Yehá (Moroccan name of Nasruddin) asked his neighbour to lend him a pot to make his soup. Two days later Yeha returned the pot to his neighbour together with a tiny pot exactly like the one he borrowed.
"What should this mean?" asked the neighbour.
"Well, in the two days that it stayed in my house your pot gave birth to this little one, so I am giving you back the mother and its offspring."
The neighbour, knowing Yehá, just accepted the return in silence.
A couple of weeks later, Yehá borrowed the pot from his neighbour again. Several weeks passed, a couple of months, and Yehá had given no signs of returning the pot. So his neighbour asked him, "Do you intend to give back the pot I lent you three months ago?"
"Your pot got very ill and died in my house, God have mercy of its soul!" answered Yehá.
"What do you mean it died? A pot just does not die as animals do!"
"Do you remember that not long ago, last time I borrowed it from you, it gave birth to a little one?"
"Yes", said the neighbour, "so it was."
"Then there is your answer," responded Yehá, "because it is written that everything that begets and gives life must necessarily also die. But God is wiser."

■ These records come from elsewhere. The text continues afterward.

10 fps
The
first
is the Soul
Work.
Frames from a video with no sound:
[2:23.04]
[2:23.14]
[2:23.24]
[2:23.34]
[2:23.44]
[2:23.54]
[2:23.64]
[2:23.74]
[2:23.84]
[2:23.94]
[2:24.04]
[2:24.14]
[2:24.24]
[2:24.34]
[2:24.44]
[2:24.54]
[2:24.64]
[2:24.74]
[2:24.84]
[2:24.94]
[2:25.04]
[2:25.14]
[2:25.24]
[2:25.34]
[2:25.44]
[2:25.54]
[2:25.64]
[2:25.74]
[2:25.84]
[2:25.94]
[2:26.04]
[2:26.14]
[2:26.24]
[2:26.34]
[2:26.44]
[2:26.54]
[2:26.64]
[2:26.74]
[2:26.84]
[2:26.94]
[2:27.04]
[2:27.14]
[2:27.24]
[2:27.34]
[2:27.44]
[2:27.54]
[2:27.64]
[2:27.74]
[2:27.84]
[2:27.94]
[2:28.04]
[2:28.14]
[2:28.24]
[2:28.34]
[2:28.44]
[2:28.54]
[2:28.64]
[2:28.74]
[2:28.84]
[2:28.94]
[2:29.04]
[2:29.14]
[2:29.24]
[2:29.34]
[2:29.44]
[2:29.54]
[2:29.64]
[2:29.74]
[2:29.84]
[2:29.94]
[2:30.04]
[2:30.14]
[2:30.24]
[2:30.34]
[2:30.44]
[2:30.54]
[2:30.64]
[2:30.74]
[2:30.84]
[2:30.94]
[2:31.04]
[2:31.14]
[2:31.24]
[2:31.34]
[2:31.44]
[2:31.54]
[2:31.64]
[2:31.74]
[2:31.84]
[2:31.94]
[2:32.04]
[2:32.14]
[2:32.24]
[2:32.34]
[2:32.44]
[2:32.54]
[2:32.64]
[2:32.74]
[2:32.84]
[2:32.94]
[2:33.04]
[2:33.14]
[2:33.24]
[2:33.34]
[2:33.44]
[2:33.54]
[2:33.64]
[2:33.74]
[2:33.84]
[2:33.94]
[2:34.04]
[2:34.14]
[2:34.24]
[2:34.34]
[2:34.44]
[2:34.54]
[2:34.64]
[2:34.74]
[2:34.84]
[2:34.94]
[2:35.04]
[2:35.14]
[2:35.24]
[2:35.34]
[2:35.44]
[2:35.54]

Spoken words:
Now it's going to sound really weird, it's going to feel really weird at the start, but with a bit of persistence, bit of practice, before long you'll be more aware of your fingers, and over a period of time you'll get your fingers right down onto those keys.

"Nasrudin and Duck Soup," from Shah's "The Exploits of the Incomparable Mulla Nasrudin:

A kinsman came to see Nasrudin from the country, and brought a duck. Nasrudin was grateful, had the bird cooked and shared it with his guest. Several days later another visitor arrived. He was a friend, as he said, "of the man who gave you the duck." Nasrudin fed him as well. This happened several times. Nasrudin's home had become like a restaurant for out-of-town visitors. Everyone was a friend at some removes of the original donor of the duck. Finally Nasrudin was exasperated. One day there was a knock at the door and a stranger appeared. "I am the friend of the friend of the friend of the man who brought you the duck from the country," he said. "Come in," said Nasrudin. They seated themselves at the table, and Nasrudin asked his wife to bring the soup. When the guest tasted it, it seemed to be nothing more than warm water. "What sort of soup is this?" he asked the Mulla. "That," said Nasrudin, "is the soup of the soup of the soup of the duck."

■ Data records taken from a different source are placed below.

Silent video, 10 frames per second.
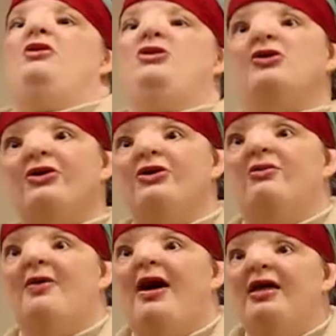can turn
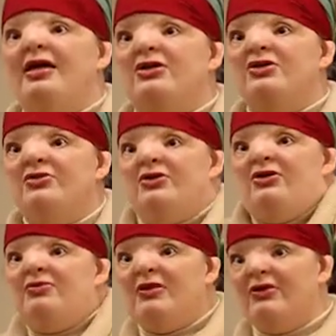your body into a
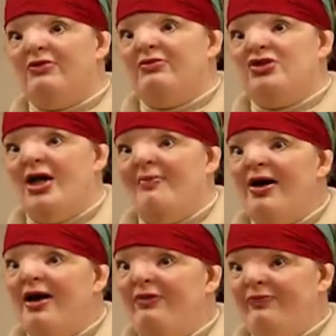human
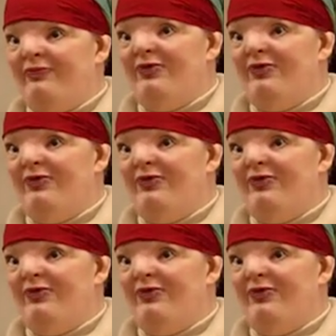tripod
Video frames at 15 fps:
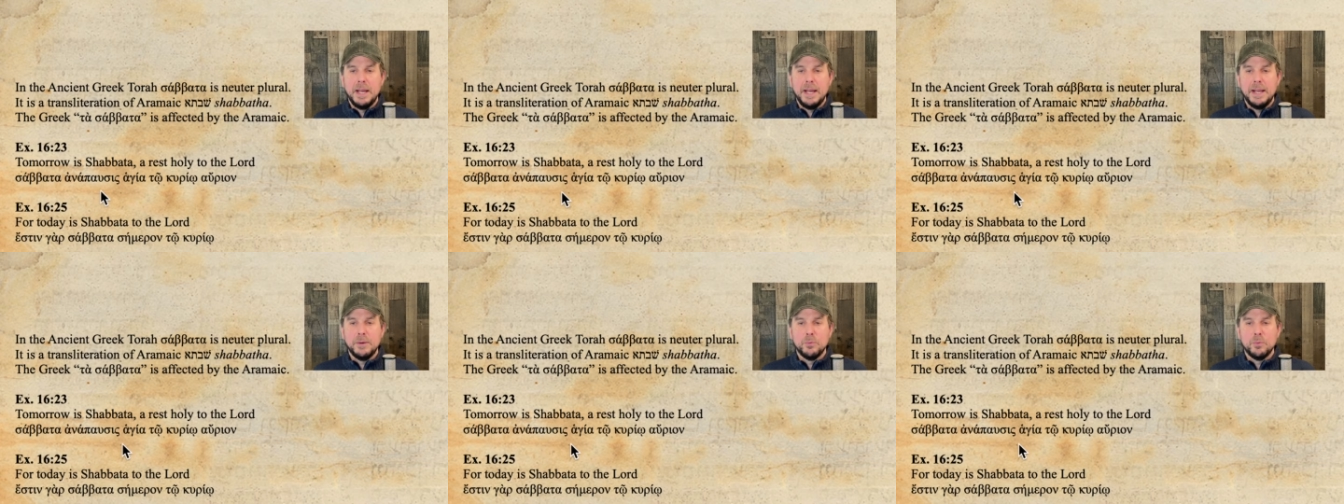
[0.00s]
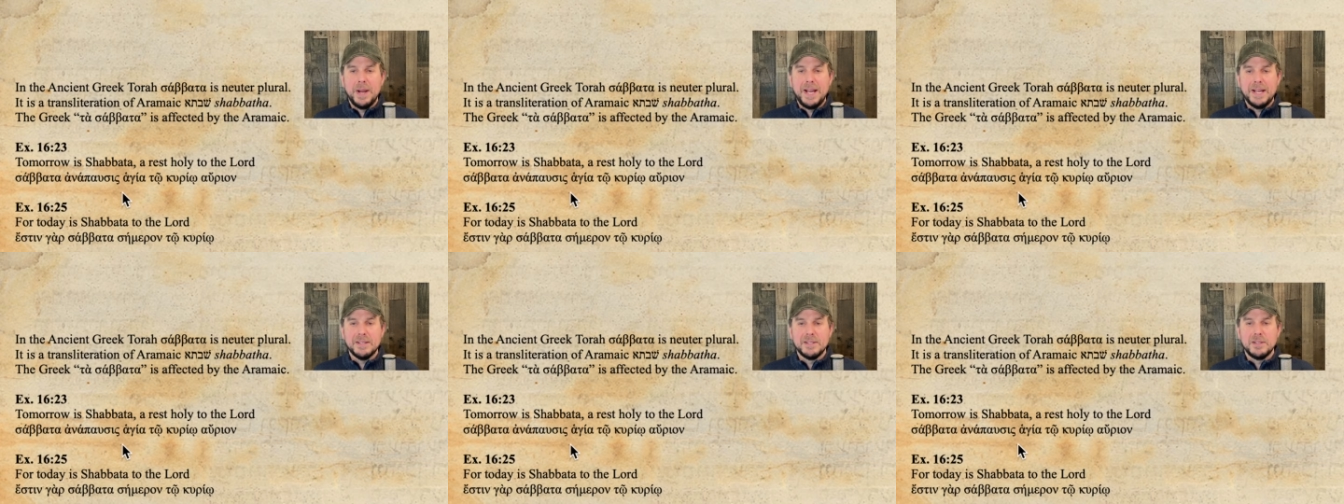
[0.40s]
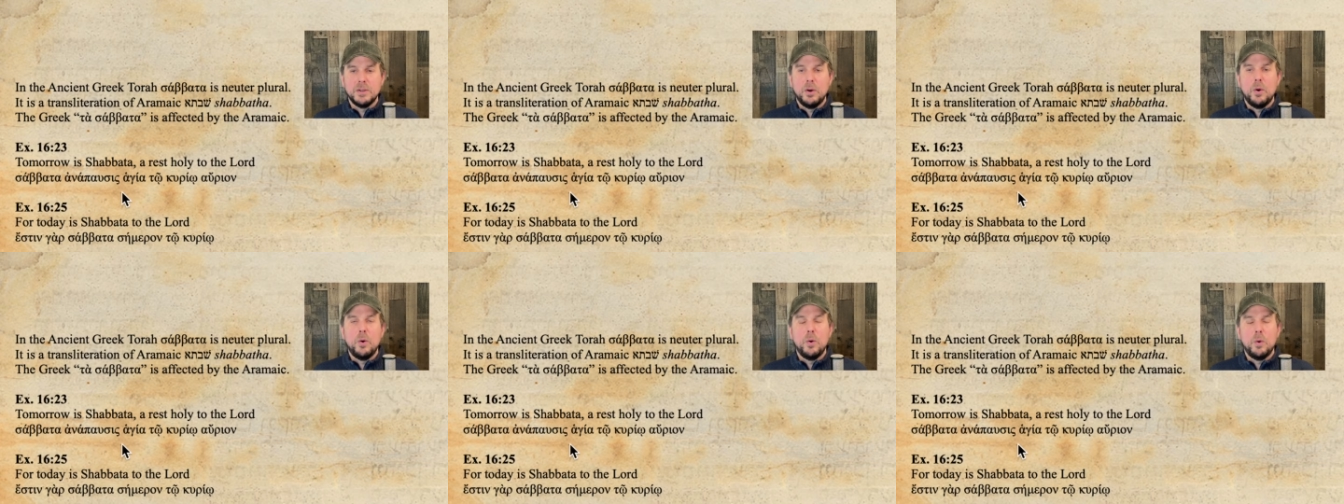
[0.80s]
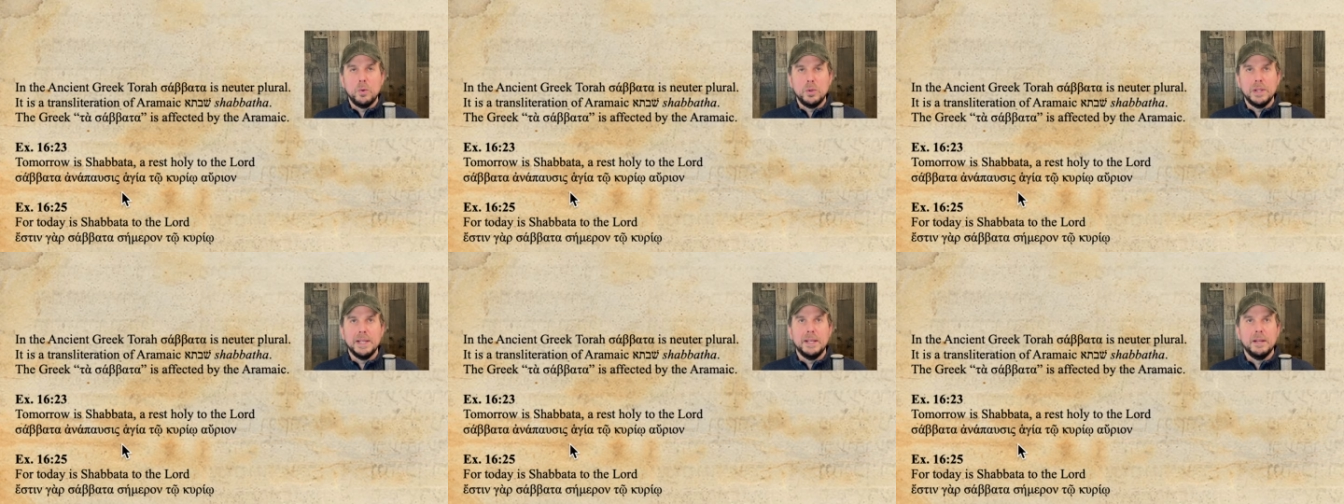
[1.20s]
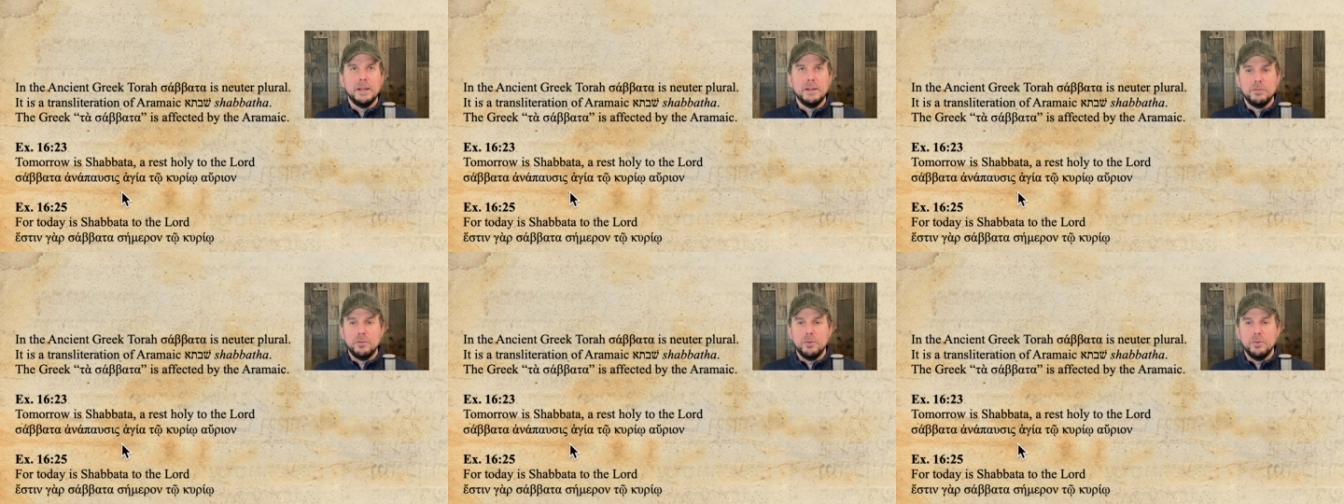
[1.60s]
a rest holy
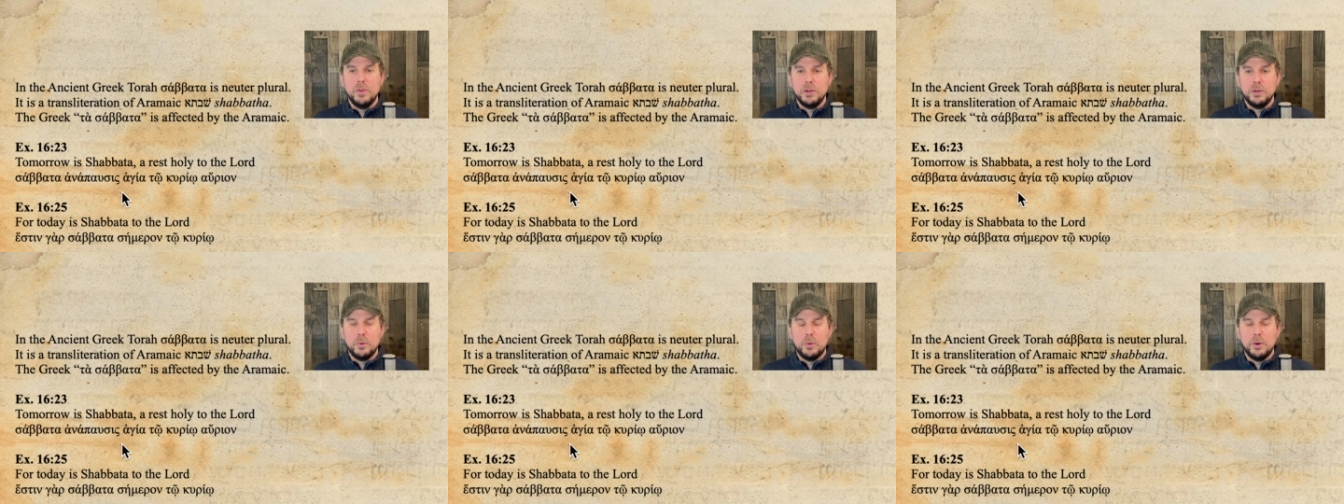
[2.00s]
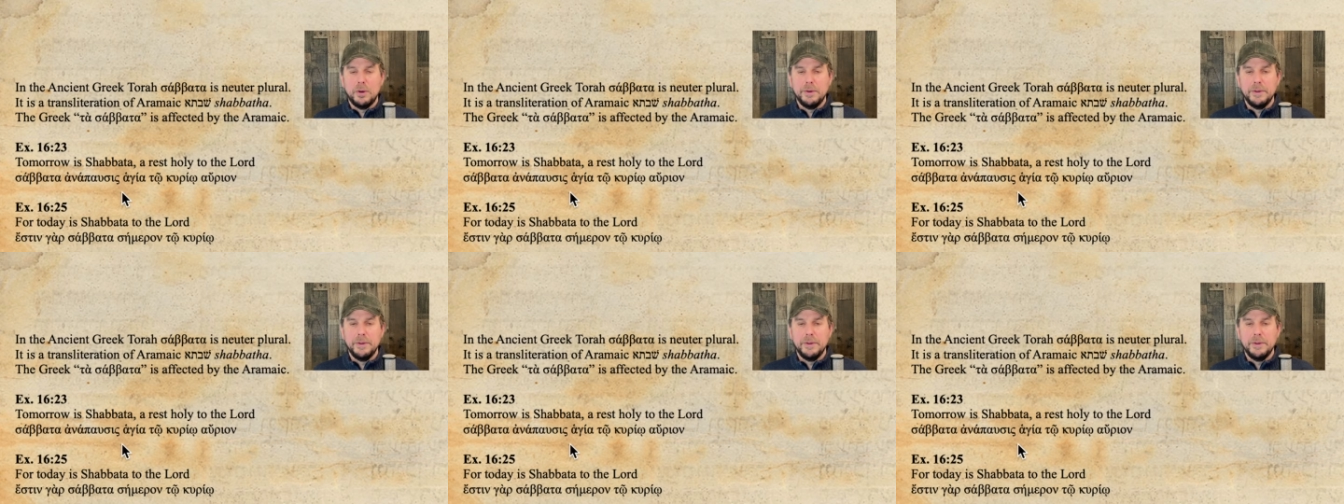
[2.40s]
to the Lord.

The Legend of the Thunder Pipe:

In the stories of the Blackfeet Tribe, two Indians walking at night came across a campfire and saw people dancing. They were invited into a tepee, were seated, and served a berry soup. Then they were given buffalo robes and presented with the medicine bundle, which would ensure a good life for their people. Since that time, shamans of the Blackfeet Tribe have cared for the Thunder Pipe medicine bundle--believed now to be some 400 years old--and opened it each year in a tribal ceremony after the first thunderstorm of springtime. George Kicking Woman is the last in this long line of Shamans, and at 87 he is worried that, with no successor, the tradition will die. The ceremony involves unbundling the pipe (which has a long stem that is intricately beaded and decorated with feathers); singing a song over each of the 20 small figurines tied up in it; offering the berries from a prepared berry soup to the Creator; and having young tribesmen dancing with the contents of the bundle, asking the Creator to bring good health and good fortune.